México, por su parte, enfrenta una coyuntura crítica. El papel de “tercer país seguro”, aunque nunca reconocido de manera formal, se materializa con mayor fuerza que nunca. Las ciudades fronterizas como Tijuana, Reynosa, Ciudad Juárez o Matamoros se convierten en embudos de una crisis humanitaria que desborda capacidades locales. Y mientras el gobierno mexicano trata de equilibrar el discurso diplomático con Washington y la atención en el terreno, la realidad se impone: no hay infraestructura suficiente, ni recursos, ni coordinación adecuada para atender el tamaño del desafío.

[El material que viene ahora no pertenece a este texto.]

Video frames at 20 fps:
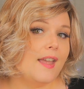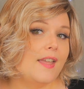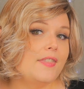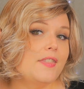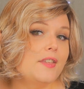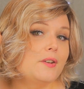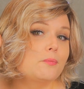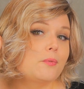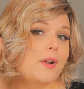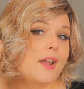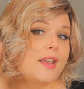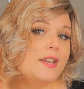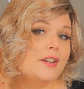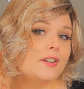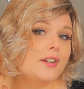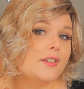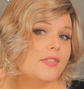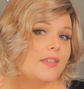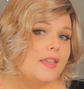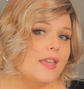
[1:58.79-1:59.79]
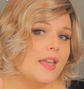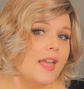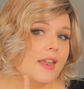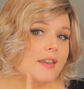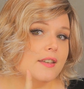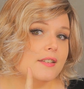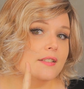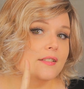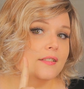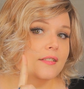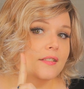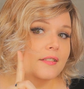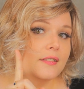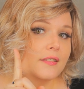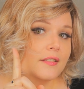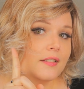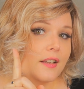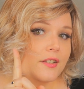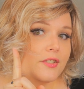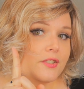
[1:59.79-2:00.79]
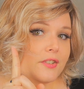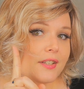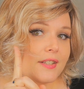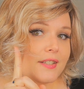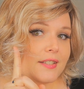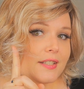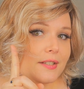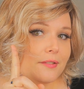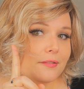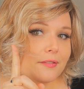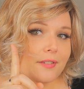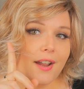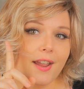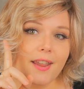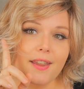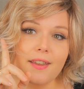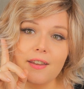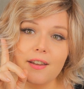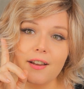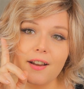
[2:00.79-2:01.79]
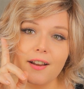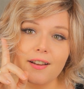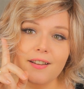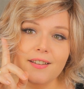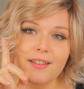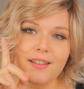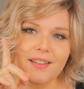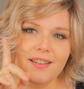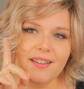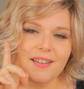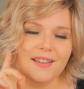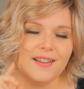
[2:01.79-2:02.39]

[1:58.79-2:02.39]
And then right here at the end, as you can see right here,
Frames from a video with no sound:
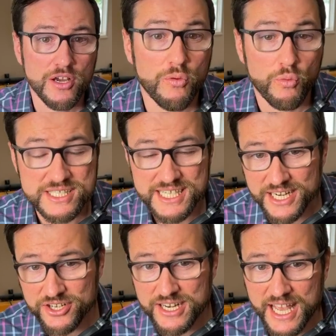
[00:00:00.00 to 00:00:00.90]
Once I had
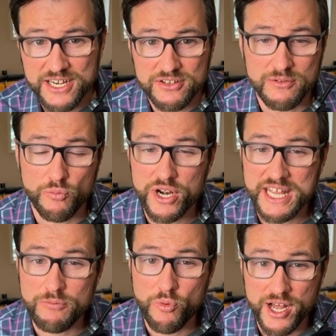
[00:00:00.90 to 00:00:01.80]
a good handle on what
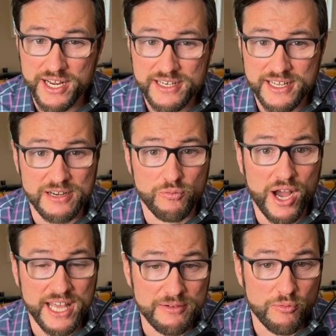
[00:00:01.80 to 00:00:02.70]
he wanted and
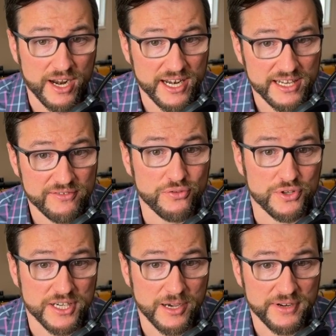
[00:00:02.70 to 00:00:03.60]
why he wanted it for
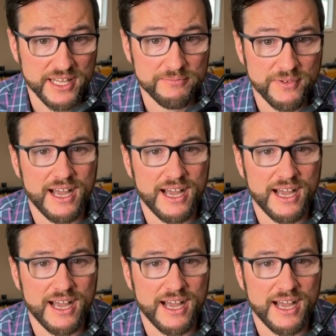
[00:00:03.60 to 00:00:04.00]
the company,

En este contexto, resulta urgente replantear el enfoque. Estados Unidos tiene derecho legítimo a proteger sus fronteras y regular sus flujos migratorios, pero ese derecho no puede ejercerse a costa de negar principios internacionales básicos. México, por su parte, no puede seguir cargando solo con la responsabilidad de recibir y contener a migrantes que, en estricto sentido, buscaban refugio en otro país. La solución pasa necesariamente por mecanismos multilaterales que atiendan las causas de la migración en los países de origen, pero también por políticas de acogida más humanas y menos restrictivas en el corto plazo.
Cerrar la frontera al asilo es un espejismo: aparenta control, pero en realidad profundiza el caos. Lo que está en juego no es sólo la política migratoria de una nación, sino la vigencia de principios universales de protección y humanidad. En un mundo convulso, donde los desplazamientos forzados alcanzan cifras récord, Estados Unidos tenía la oportunidad de marcar diferencia reafirmando su compromiso con el derecho de asilo. Ha decidido lo contrario, y con ello deja una estela de incertidumbre y sufrimiento que no se resuelve con muros ni con discursos de campaña.
El reto es monumental y exige liderazgo, visión y cooperación internacional. Lo que no se vale es dejar a miles de seres humanos atrapados en un limbo, víctimas de la aritmética política de dos gobiernos y de la indiferencia global. La frontera, más que un muro, debería ser un puente; y mientras se siga levantando como barrera infranqueable, la promesa de libertad y refugio quedará reducida a un mito cada vez más distante.